+++ PROVIDED ENTRIES +++
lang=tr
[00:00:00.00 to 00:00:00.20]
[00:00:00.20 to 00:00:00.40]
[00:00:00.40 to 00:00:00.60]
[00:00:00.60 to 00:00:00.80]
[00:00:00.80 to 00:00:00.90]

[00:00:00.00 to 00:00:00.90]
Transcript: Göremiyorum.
+++
+++ PROVIDED ENTRIES +++
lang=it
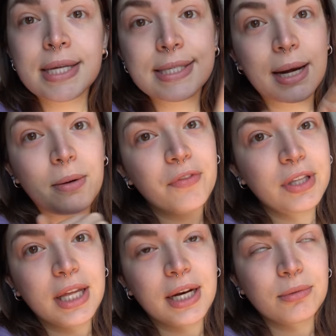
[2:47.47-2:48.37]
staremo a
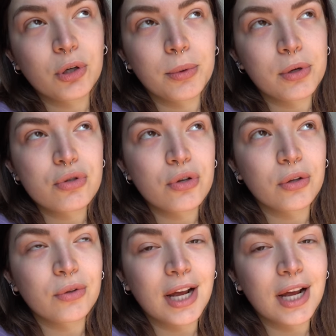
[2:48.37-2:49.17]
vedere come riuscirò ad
+++
_DESCRIPTION OF THE TASK_.
There is a line with "[00:00:00.20 to 00:00:00.40]" and a line with "Transcript: Göremiyorum." above. Copy exactly those two lines and all lines between them, with nothing else.

_SOLUTION_.
[00:00:00.20 to 00:00:00.40]
[00:00:00.40 to 00:00:00.60]
[00:00:00.60 to 00:00:00.80]
[00:00:00.80 to 00:00:00.90]

[00:00:00.00 to 00:00:00.90]
Transcript: Göremiyorum.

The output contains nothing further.